- Born: July 4, 1923 New York City, U.S.
- Died: June 2, 2006 (aged 82) Palm Beach Gardens, Florida, U.S.
- Education: New York University
- Occupations: Toy developer; marketer;

= Bernard Loomis =

American toy developer

Bernard Loomis (July 4, 1923 – June 2, 2006) was an American toy developer and marketer who introduced some of the world's most notable brands, including Chatty Cathy, Barbie, Hot Wheels, Baby Alive, and Strawberry Shortcake. Perhaps his biggest marketing success was bringing a then-unknown film property called Star Wars to the toy shelves.

Every toy company he worked for (Mattel, General Mills' Kenner division, and Hasbro) became "the world's largest toy company" during his tenures in each company.

He also coined the word "toyetic" in a conversation with Steven Spielberg about translating his Close Encounters of the Third Kind into figures.

==Early life, family and education==

Loomis was born on July 4, 1923, in the Bronx, New York City, New York. According to Loomis, he was raised modestly during the Great Depression family was poor, and had few toys. He instead enjoyed baseball playing cards and playing with Lionel train catalogs.

During World War II, Loomis served in the Army Air Forces in the Philippines. After the war, he attended New York University, where he completed his studies and began his career in sales and marketing.

==Mattel years (1960–1970)==
In 1960, Loomis became a part of the Mattel Toys sales department. From there, he moved up to marketing popular brands such as Barbie and developed a sales and marketing strategy for the Chatty Cathy talking doll.

In 1968, Loomis began developing ways to promote the new Hot Wheels boy car line for the company. One of the marketing concepts he thought of was creating an animated series based on the property, which premiered on September 6, 1969 on ABC in the US. This was the first series to be explicitly spawned from a toyline, whereas it was usually toylines that spawned from existing series. The Federal Communications Commission declared the series wasn't entertainment, but rather a thirty-minute commercial for Hot Wheels. ABC cancelled the series in 1971, but by then Loomis was already at his next toy company, General Mills.

The Hot Wheel series is the reason why Loomis was dubbed by writer David Owen "The Man Who Invented Saturday Morning" back in 1988.
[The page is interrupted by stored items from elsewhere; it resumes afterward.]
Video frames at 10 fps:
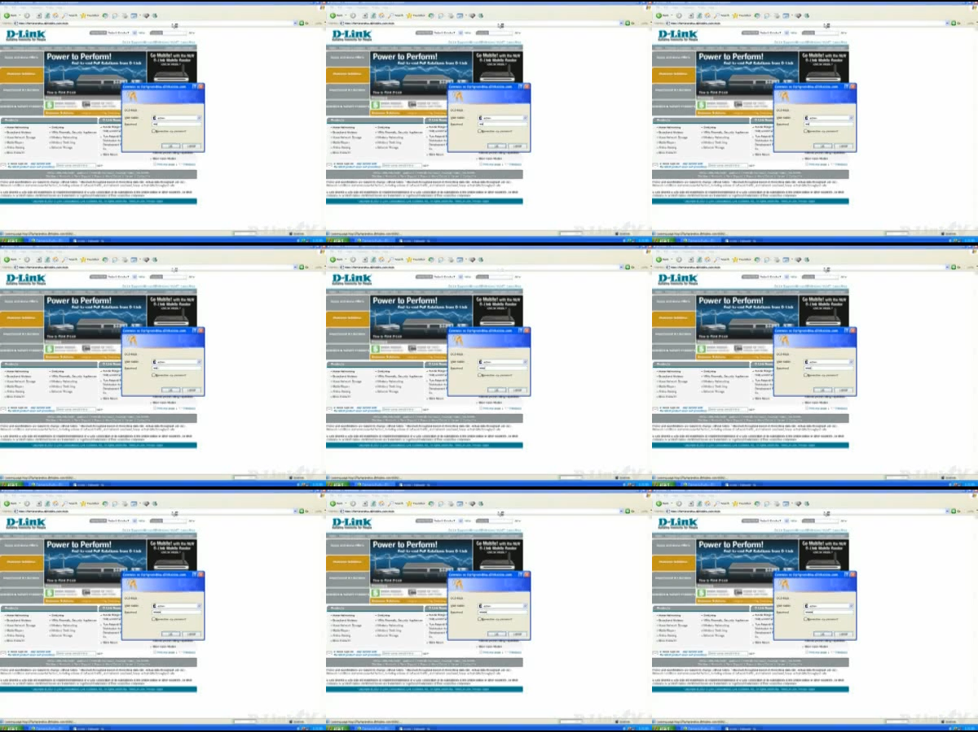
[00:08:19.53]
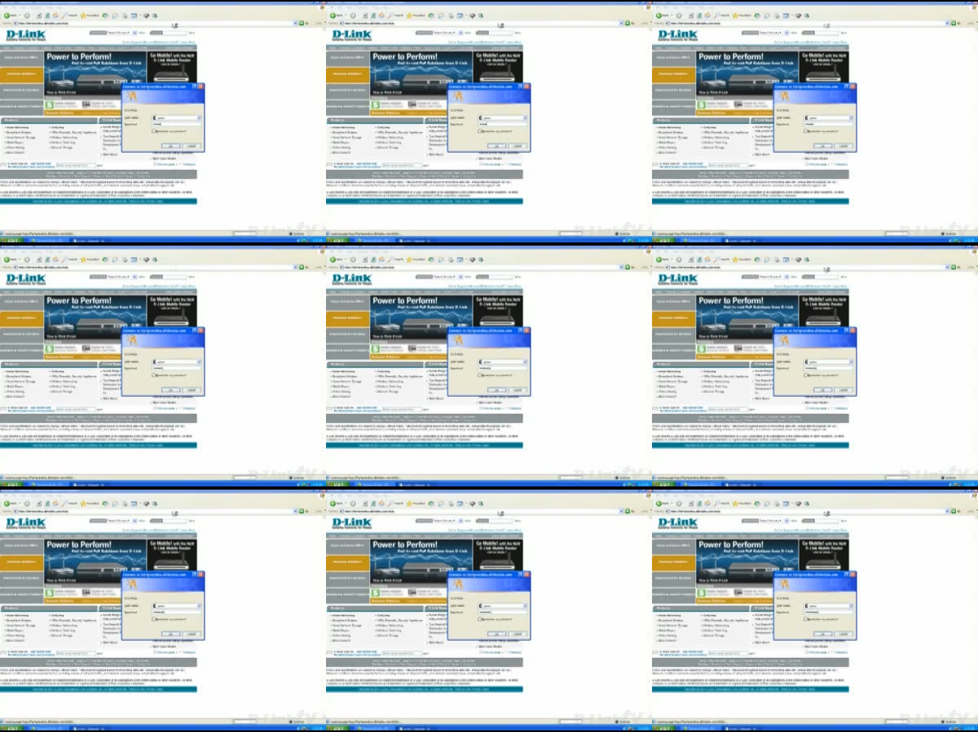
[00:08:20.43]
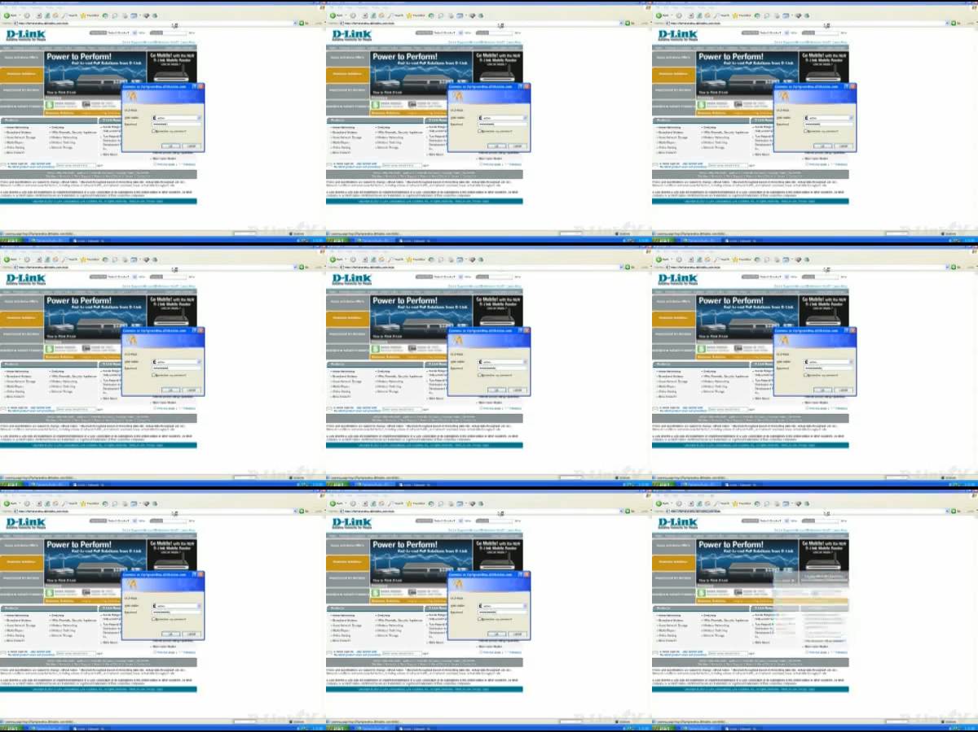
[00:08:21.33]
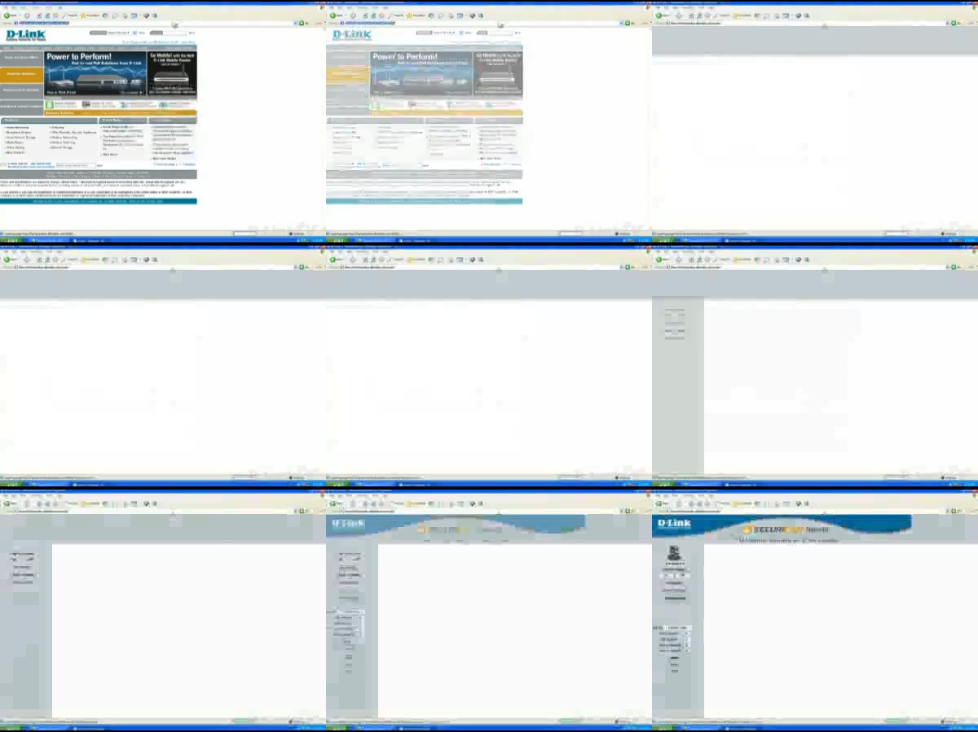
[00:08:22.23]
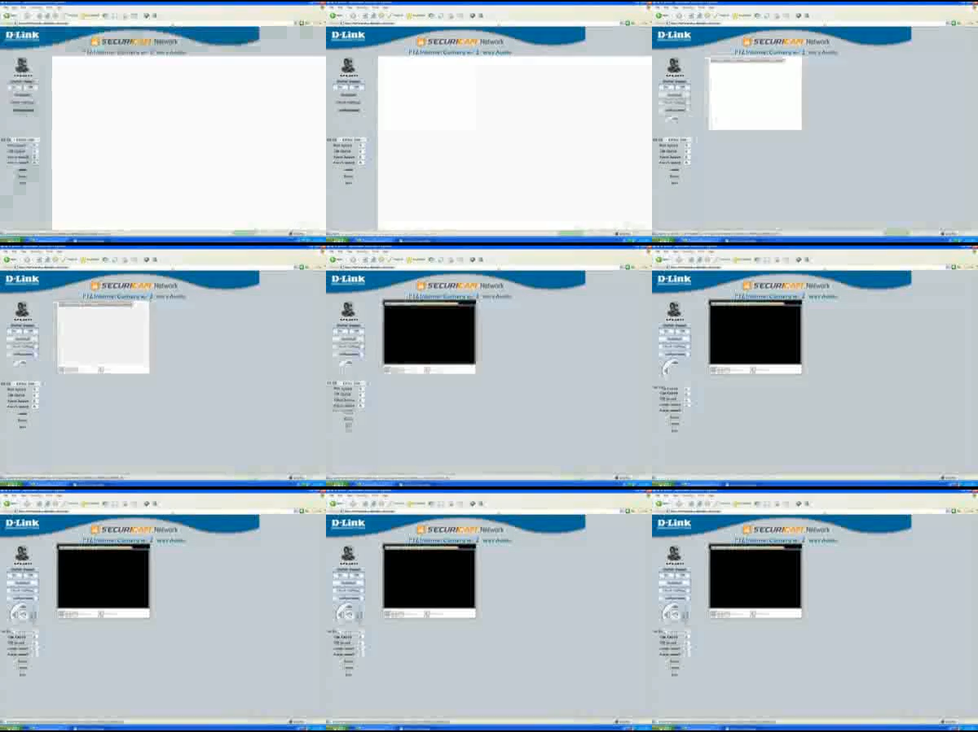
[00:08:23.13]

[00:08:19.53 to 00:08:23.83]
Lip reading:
No face is visible, so there are no lips to read.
==Kenner years and Star Wars (1970–1984)==
While at General Mills' Kenner division, Loomis helped transform that company's fortunes around, transitioning it into the world's largest toy company as he had done earlier at Mattel. He helped develop and market several popular brands, including The Six Million Dollar Man, The Bionic Woman, Play-Doh, Baby Alive, and others.

Loomis's connection with Star Wars began after he read an article in The Hollywood Reporter about the film still in production. He was fascinated by the name, but Kenner wasn't interested in any other boys' toys properties at the time since they manufactured the still-popular Six-Million Dollar Man toyline and developing another based on Man from Atlantis. When the movie came out in 1977, there were no toys connected to Star Wars, so Loomis pursued the license from Twentieth Century Fox and Lucasfilm. He was also the person responsible for the "Early Bird" diorama set for Christmas 1977, which promised the holder would get figures when they first come out in early 1978. The set sold over 500,000 orders.

In 1981, Loomis founded the Manufacturing and Design (MAD) group at General Mills, which was responsible for developing new toy properties and strengthening existing ones. MAD launched a deal with American Greetings to develop and license properties such as Strawberry Shortcake and Care Bears.

==Hasbro and beyond (1984–2006)==
Loomis's profile was smaller in the latter half of the 1980s until recent years. He worked at Hasbro in the development department helping transition that company into becoming the world's largest toy company, although his role was limited. He did develop a few brands, most notably the Milton Bradley board game Stage Two. After he left Hasbro in 1988, he formed his own development firm, Bernard Loomis, Inc., which developed numerous products. The best-known product from this period in his career was the girls' toyline Quints, which were produced by Tyco Toys.

He was inducted into the Toy Industry Hall of Fame in 1992.

Loomis died of heart disease on June 2, 2006, at his home in Palm Beach Gardens, Florida, at the age of 82.